Required action: Down to the last line, reproduce the data that follows, but skip the pictures.

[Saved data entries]
------------
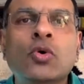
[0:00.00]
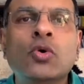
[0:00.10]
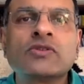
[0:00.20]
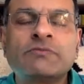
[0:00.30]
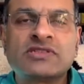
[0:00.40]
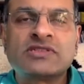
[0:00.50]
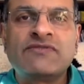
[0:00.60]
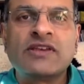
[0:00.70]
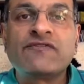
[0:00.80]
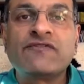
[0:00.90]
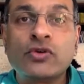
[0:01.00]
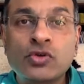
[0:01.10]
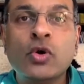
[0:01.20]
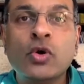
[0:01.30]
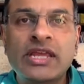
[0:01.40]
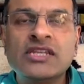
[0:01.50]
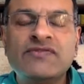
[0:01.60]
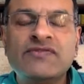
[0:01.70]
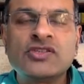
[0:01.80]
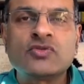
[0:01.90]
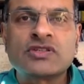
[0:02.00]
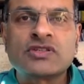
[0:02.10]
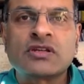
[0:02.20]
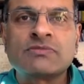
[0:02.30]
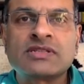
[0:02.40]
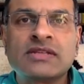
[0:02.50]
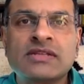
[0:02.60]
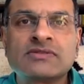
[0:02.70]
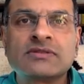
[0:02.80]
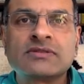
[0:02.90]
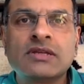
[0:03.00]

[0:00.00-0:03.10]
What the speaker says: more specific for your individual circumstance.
------------
Written response:
[0:00.00]
[0:00.10]
[0:00.20]
[0:00.30]
[0:00.40]
[0:00.50]
[0:00.60]
[0:00.70]
[0:00.80]
[0:00.90]
[0:01.00]
[0:01.10]
[0:01.20]
[0:01.30]
[0:01.40]
[0:01.50]
[0:01.60]
[0:01.70]
[0:01.80]
[0:01.90]
[0:02.00]
[0:02.10]
[0:02.20]
[0:02.30]
[0:02.40]
[0:02.50]
[0:02.60]
[0:02.70]
[0:02.80]
[0:02.90]
[0:03.00]

[0:00.00-0:03.10]
What the speaker says: more specific for your individual circumstance.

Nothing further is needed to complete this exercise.